▶ _Provided records_
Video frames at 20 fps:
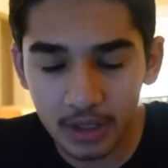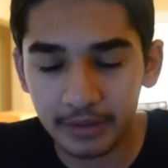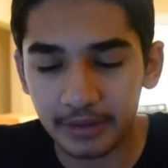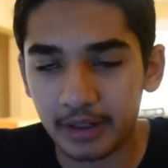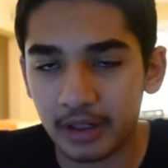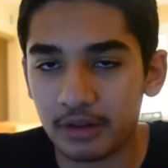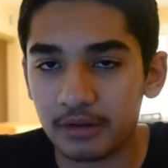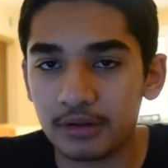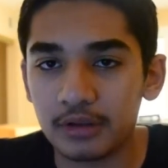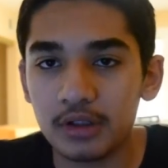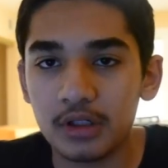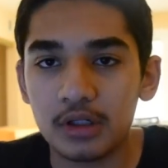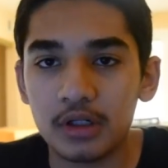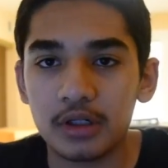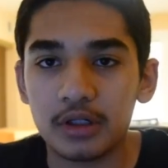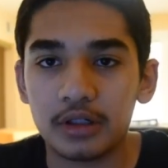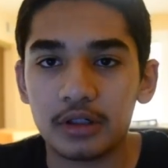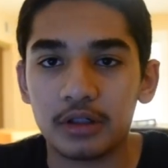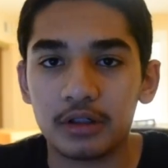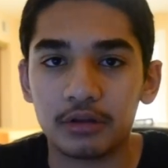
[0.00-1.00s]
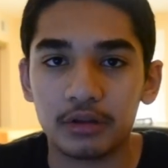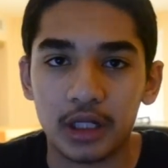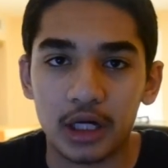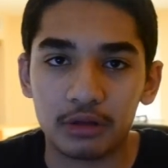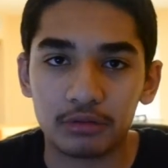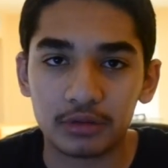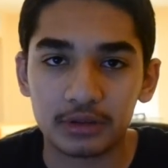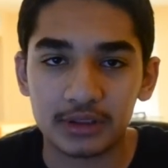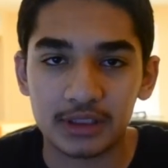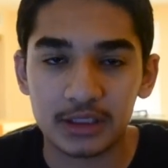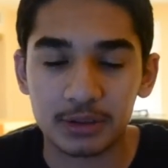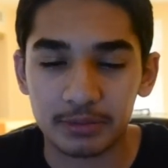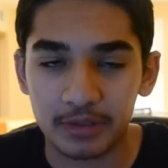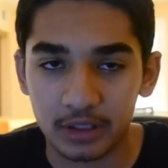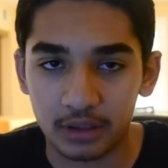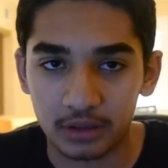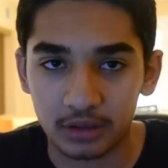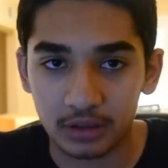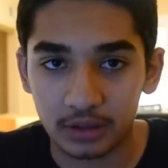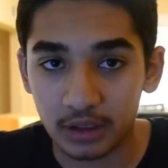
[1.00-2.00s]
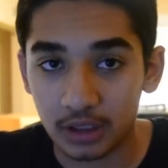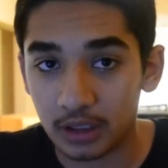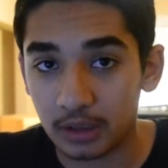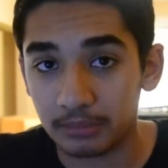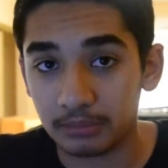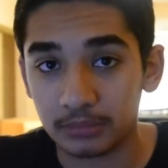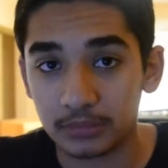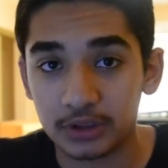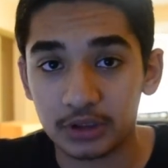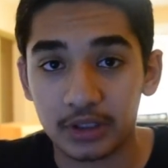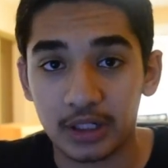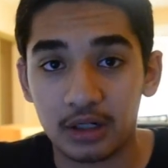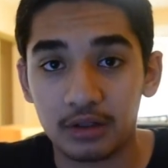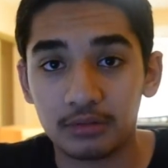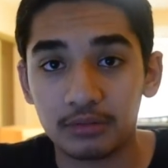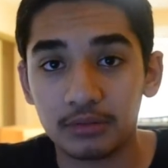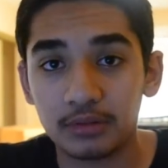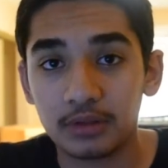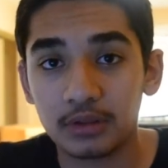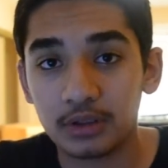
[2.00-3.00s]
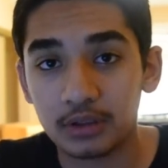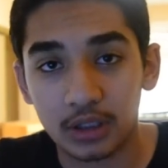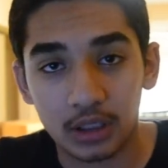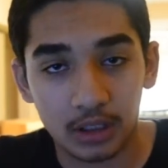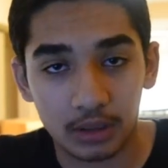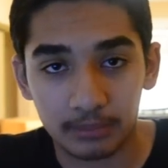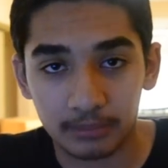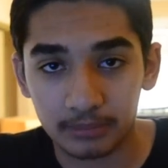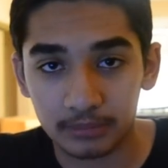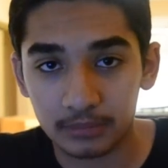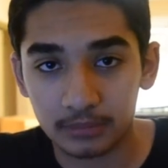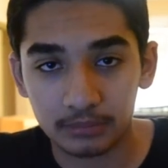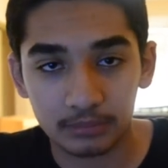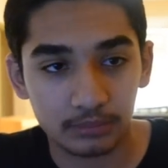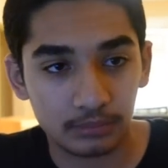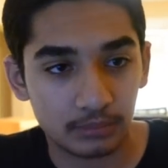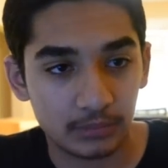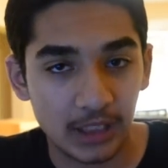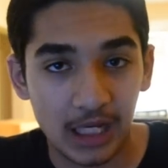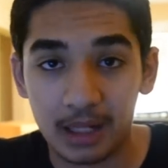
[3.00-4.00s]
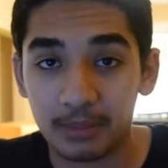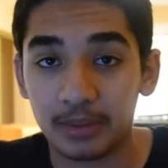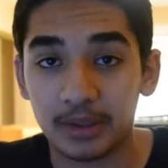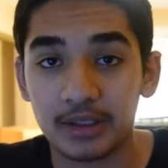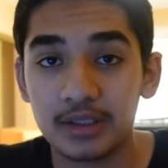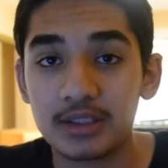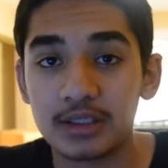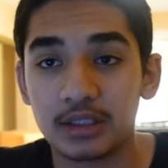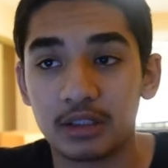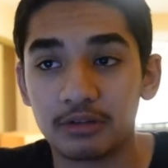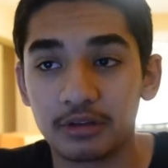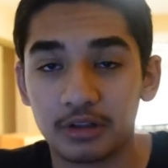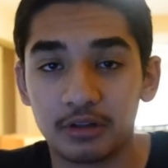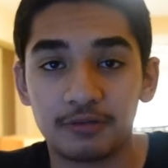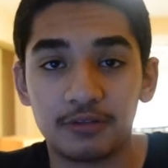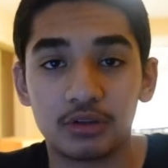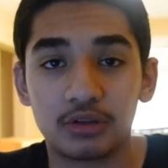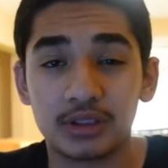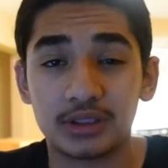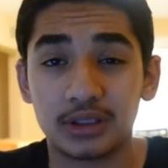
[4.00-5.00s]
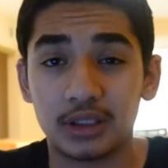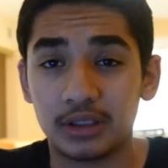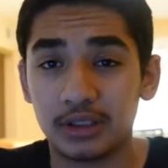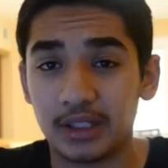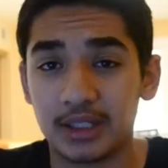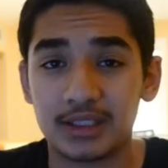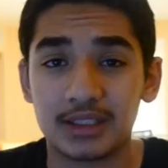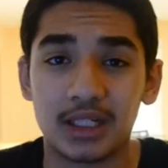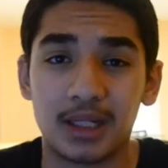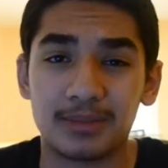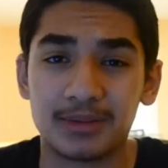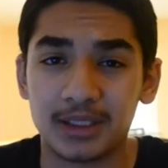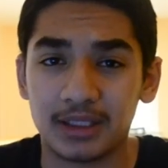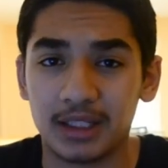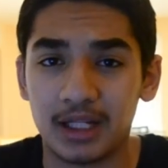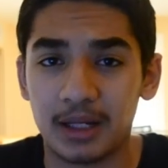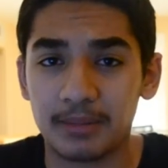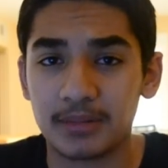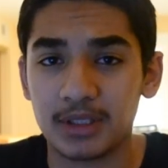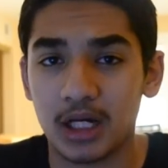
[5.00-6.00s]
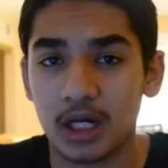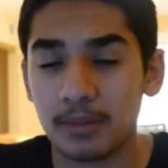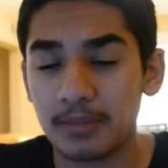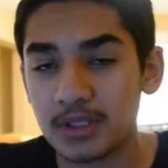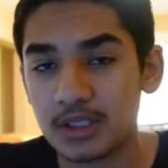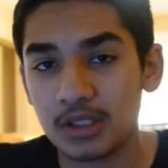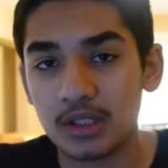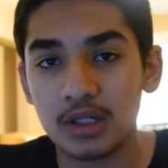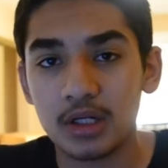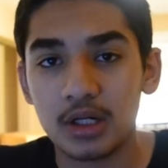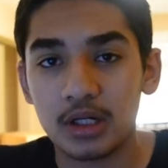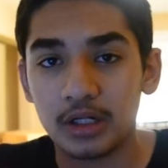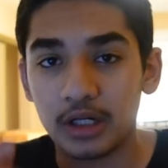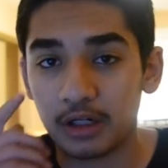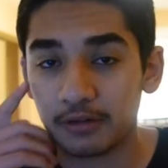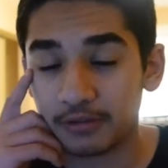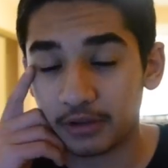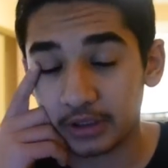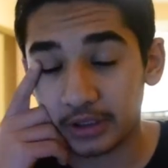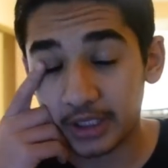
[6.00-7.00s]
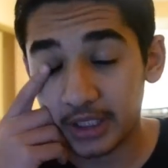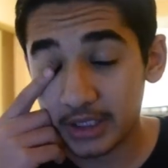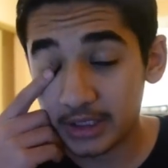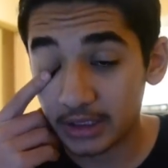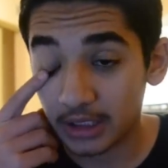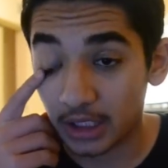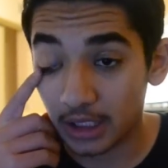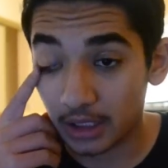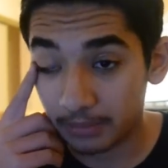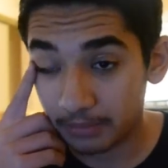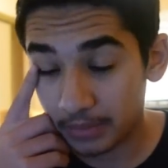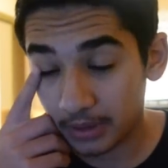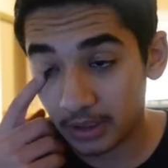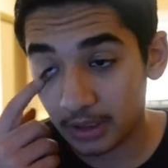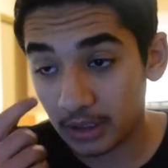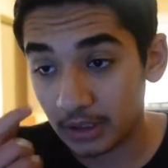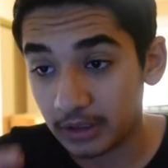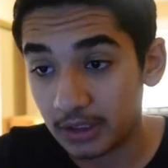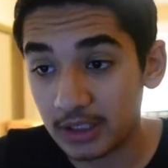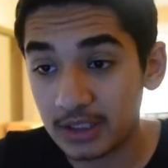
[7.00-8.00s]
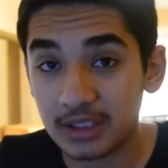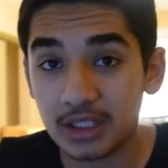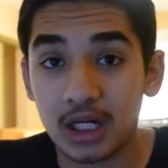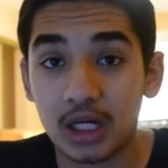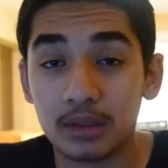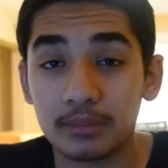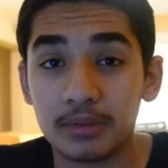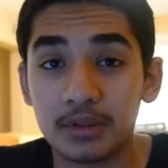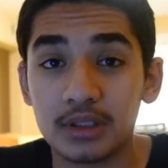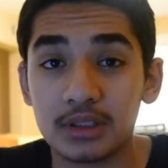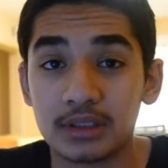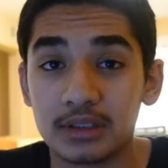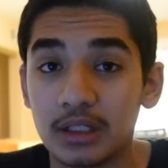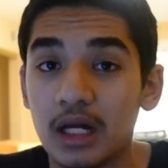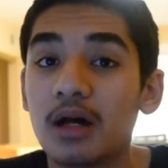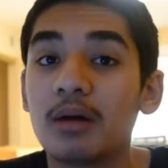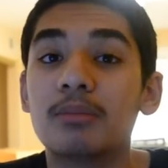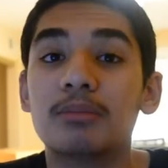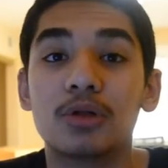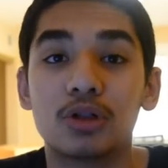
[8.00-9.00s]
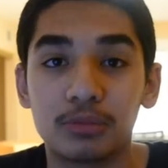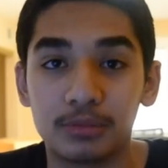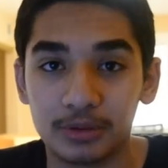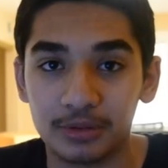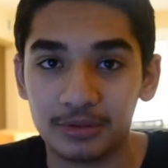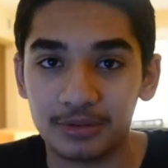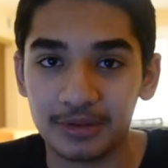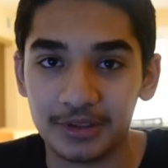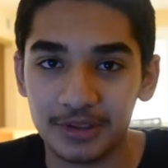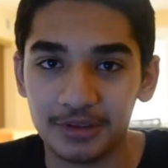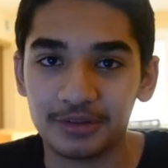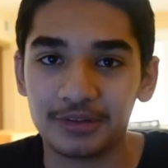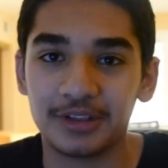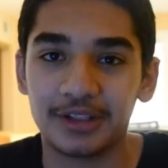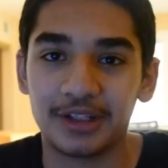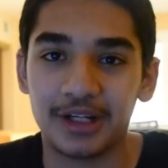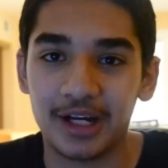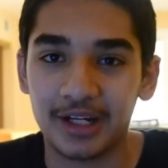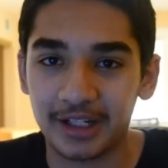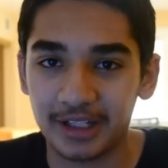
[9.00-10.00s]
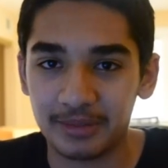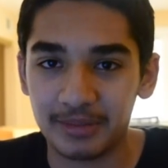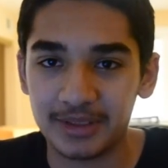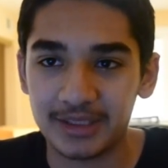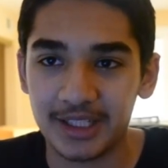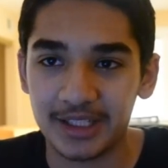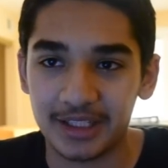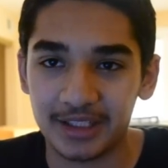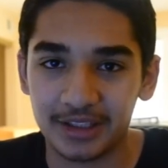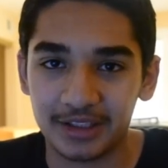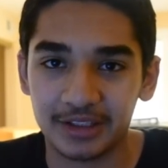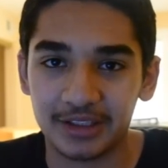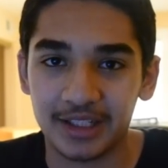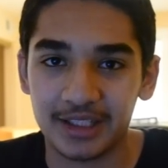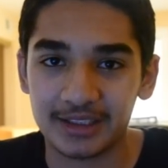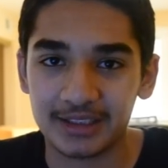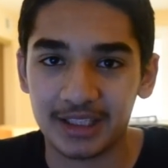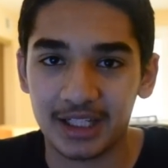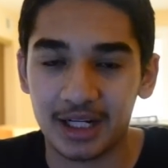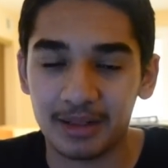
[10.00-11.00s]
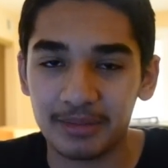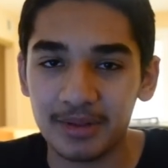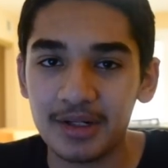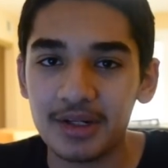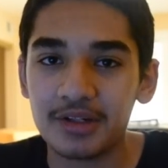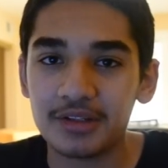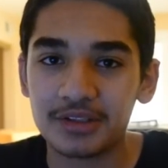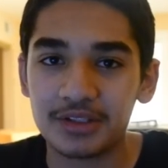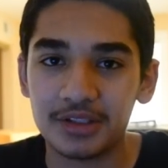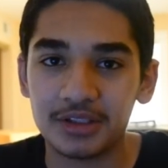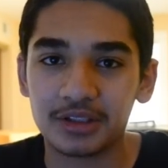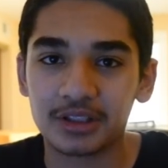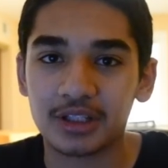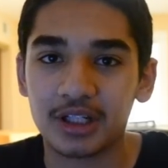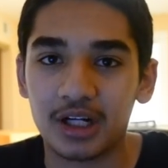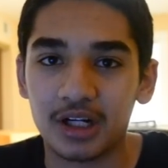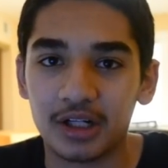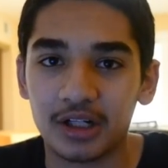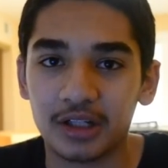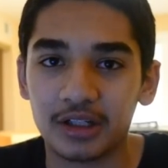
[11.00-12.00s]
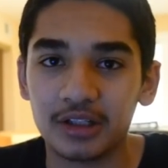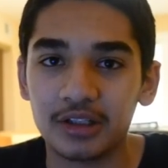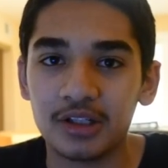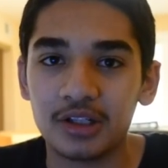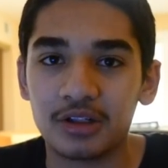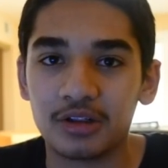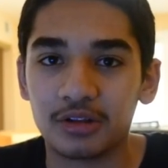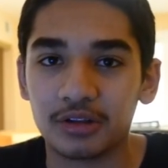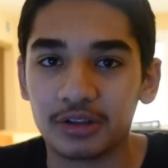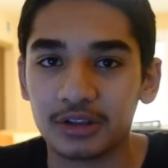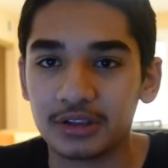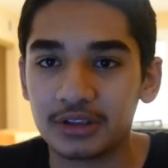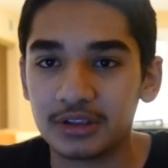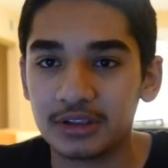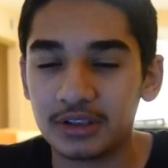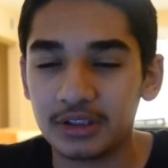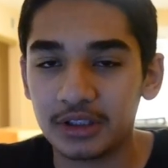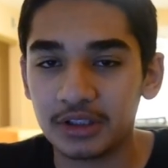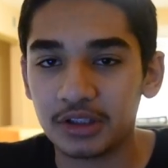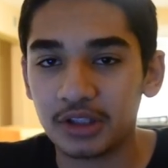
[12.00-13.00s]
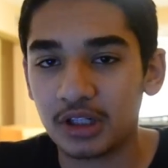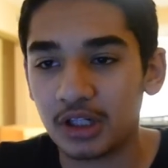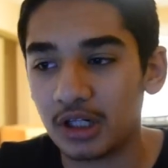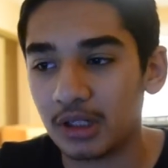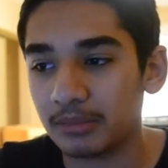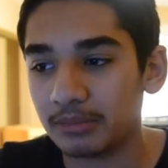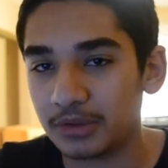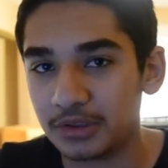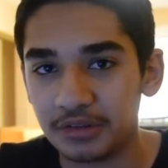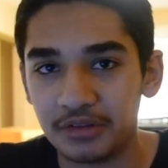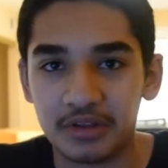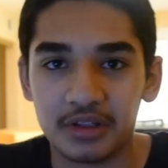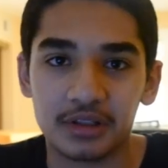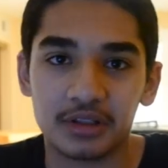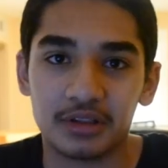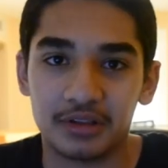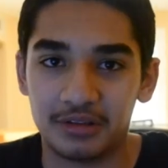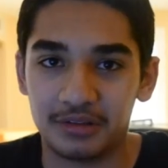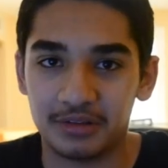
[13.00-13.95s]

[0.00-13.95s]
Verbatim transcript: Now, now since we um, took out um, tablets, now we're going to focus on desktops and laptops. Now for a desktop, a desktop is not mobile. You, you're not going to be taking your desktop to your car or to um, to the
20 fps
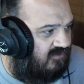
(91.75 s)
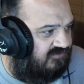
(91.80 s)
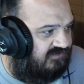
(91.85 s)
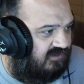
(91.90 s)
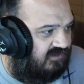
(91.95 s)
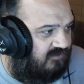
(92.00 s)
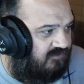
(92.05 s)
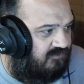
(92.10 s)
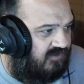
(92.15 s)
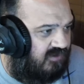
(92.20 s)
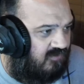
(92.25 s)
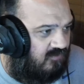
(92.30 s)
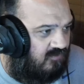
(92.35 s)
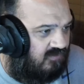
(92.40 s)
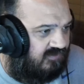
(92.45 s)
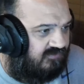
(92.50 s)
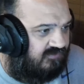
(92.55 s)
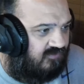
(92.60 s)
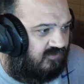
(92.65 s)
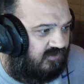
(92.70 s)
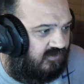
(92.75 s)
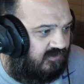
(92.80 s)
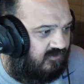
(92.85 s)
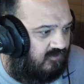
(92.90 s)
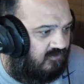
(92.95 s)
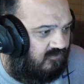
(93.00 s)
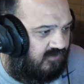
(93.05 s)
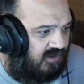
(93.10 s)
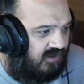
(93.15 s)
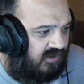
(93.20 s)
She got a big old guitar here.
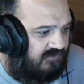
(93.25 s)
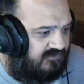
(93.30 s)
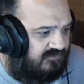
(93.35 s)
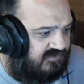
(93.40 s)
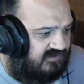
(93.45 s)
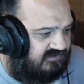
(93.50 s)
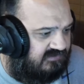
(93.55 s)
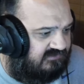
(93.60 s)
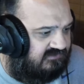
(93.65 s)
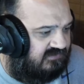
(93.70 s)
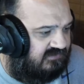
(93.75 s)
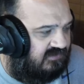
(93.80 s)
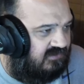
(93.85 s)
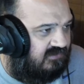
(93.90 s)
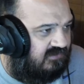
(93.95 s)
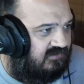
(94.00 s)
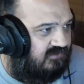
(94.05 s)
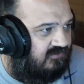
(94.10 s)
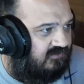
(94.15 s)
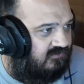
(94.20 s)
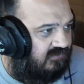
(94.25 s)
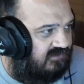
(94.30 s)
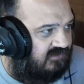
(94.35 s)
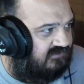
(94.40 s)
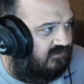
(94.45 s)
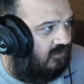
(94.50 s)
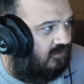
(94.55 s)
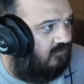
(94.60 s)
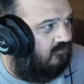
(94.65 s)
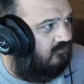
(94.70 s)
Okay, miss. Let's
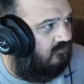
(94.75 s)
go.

▶ _How to complete this task_
Exactly as they stand, set down all of the entries above, minus every picture.

▶ _Task answer_
Video frames at 20 fps:
[0.00-1.00s]
[1.00-2.00s]
[2.00-3.00s]
[3.00-4.00s]
[4.00-5.00s]
[5.00-6.00s]
[6.00-7.00s]
[7.00-8.00s]
[8.00-9.00s]
[9.00-10.00s]
[10.00-11.00s]
[11.00-12.00s]
[12.00-13.00s]
[13.00-13.95s]

[0.00-13.95s]
Verbatim transcript: Now, now since we um, took out um, tablets, now we're going to focus on desktops and laptops. Now for a desktop, a desktop is not mobile. You, you're not going to be taking your desktop to your car or to um, to the
20 fps
(91.75 s)
(91.80 s)
(91.85 s)
(91.90 s)
(91.95 s)
(92.00 s)
(92.05 s)
(92.10 s)
(92.15 s)
(92.20 s)
(92.25 s)
(92.30 s)
(92.35 s)
(92.40 s)
(92.45 s)
(92.50 s)
(92.55 s)
(92.60 s)
(92.65 s)
(92.70 s)
(92.75 s)
(92.80 s)
(92.85 s)
(92.90 s)
(92.95 s)
(93.00 s)
(93.05 s)
(93.10 s)
(93.15 s)
(93.20 s)
She got a big old guitar here.
(93.25 s)
(93.30 s)
(93.35 s)
(93.40 s)
(93.45 s)
(93.50 s)
(93.55 s)
(93.60 s)
(93.65 s)
(93.70 s)
(93.75 s)
(93.80 s)
(93.85 s)
(93.90 s)
(93.95 s)
(94.00 s)
(94.05 s)
(94.10 s)
(94.15 s)
(94.20 s)
(94.25 s)
(94.30 s)
(94.35 s)
(94.40 s)
(94.45 s)
(94.50 s)
(94.55 s)
(94.60 s)
(94.65 s)
(94.70 s)
Okay, miss. Let's
(94.75 s)
go.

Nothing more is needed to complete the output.